# ACTIVITY:
A word-for-word copy of the entries is needed, and it should contain no images.

# EXTRACTED ENTRIES:
-------

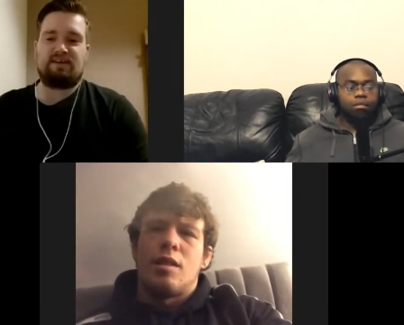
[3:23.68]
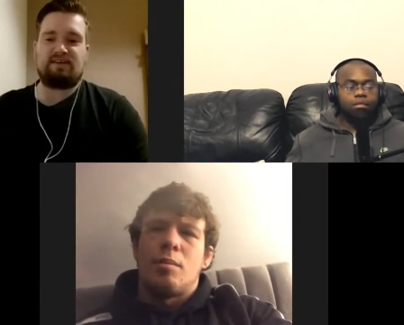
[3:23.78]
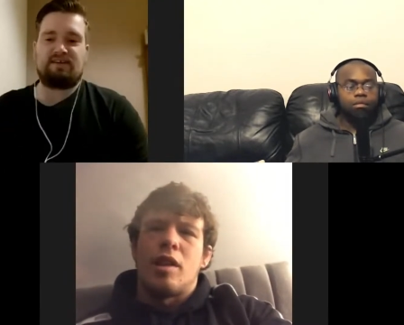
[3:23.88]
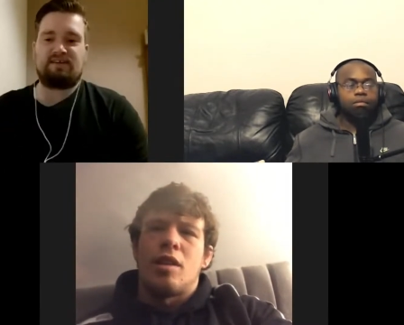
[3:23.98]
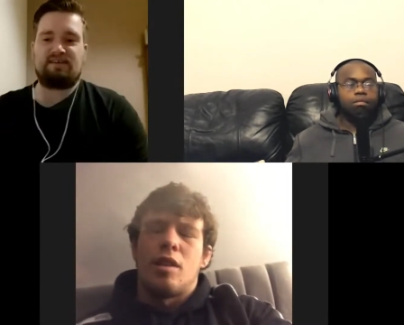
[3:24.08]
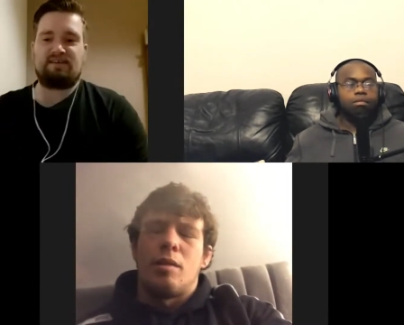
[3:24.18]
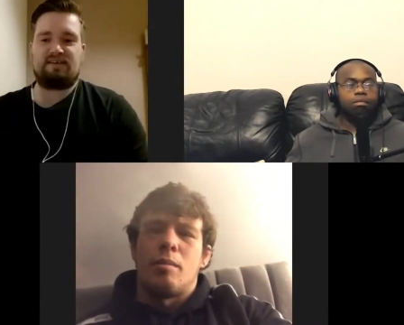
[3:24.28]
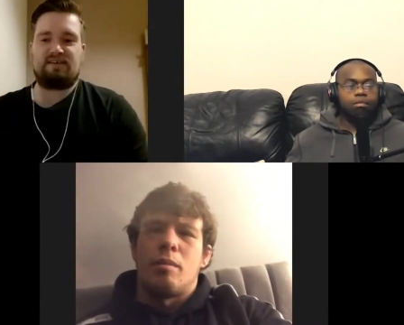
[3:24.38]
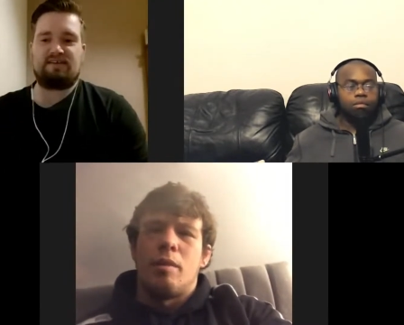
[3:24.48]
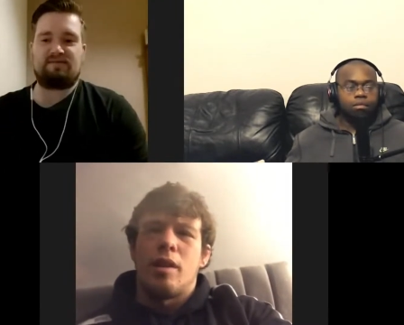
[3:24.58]
Speaker 1: big time,
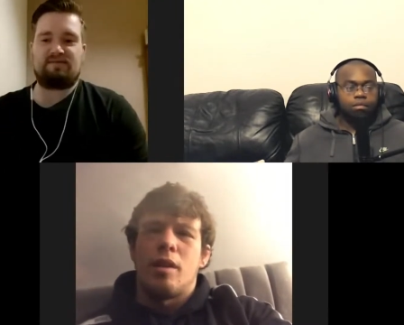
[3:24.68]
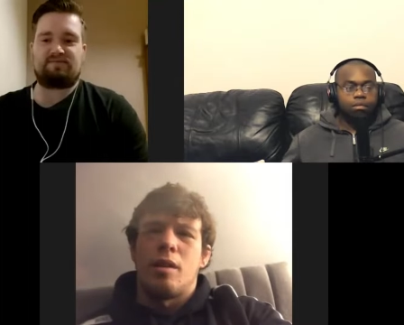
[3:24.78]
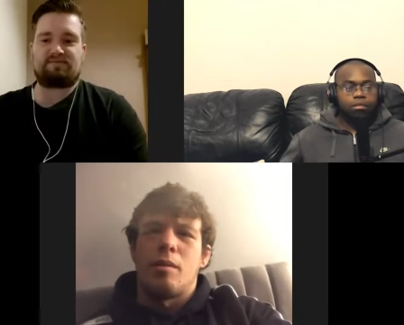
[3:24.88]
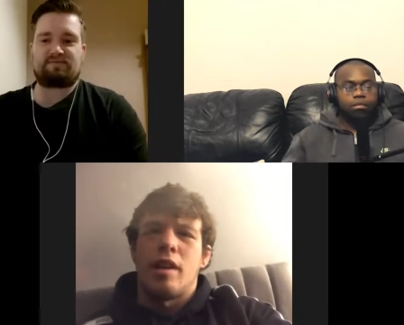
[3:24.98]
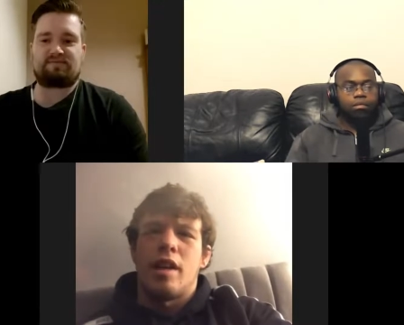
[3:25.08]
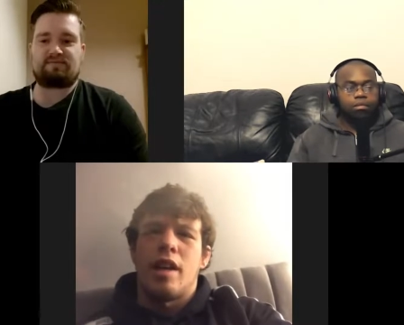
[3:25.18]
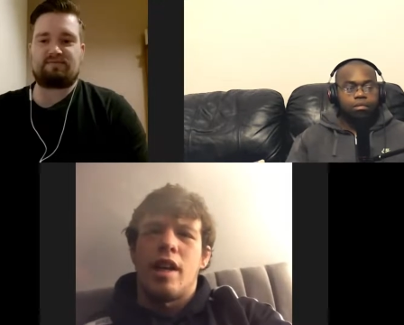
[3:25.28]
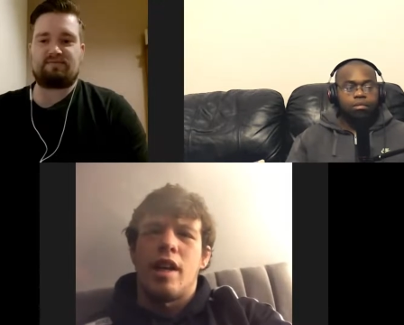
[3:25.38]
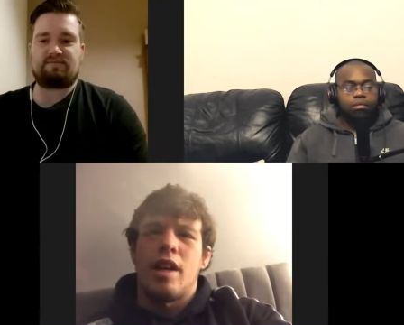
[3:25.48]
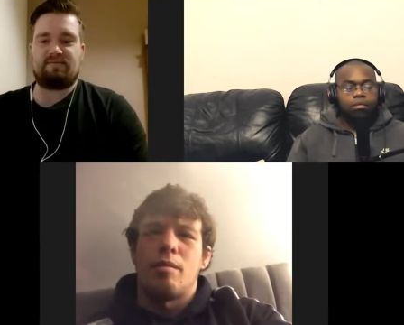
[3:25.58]

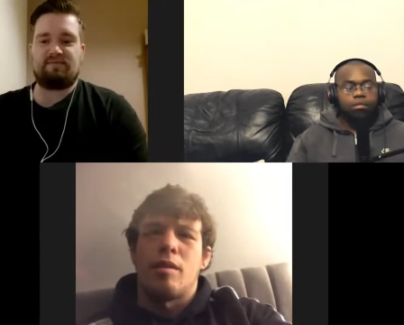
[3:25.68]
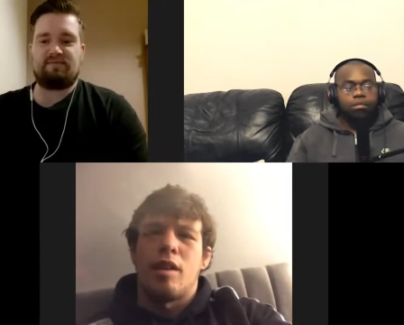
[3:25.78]
yeah.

-------

# REPLY TO THE EXERCISE:
[3:23.68]
[3:23.78]
[3:23.88]
[3:23.98]
[3:24.08]
[3:24.18]
[3:24.28]
[3:24.38]
[3:24.48]
[3:24.58]
Speaker 1: big time,
[3:24.68]
[3:24.78]
[3:24.88]
[3:24.98]
[3:25.08]
[3:25.18]
[3:25.28]
[3:25.38]
[3:25.48]
[3:25.58]

[3:25.68]
[3:25.78]
yeah.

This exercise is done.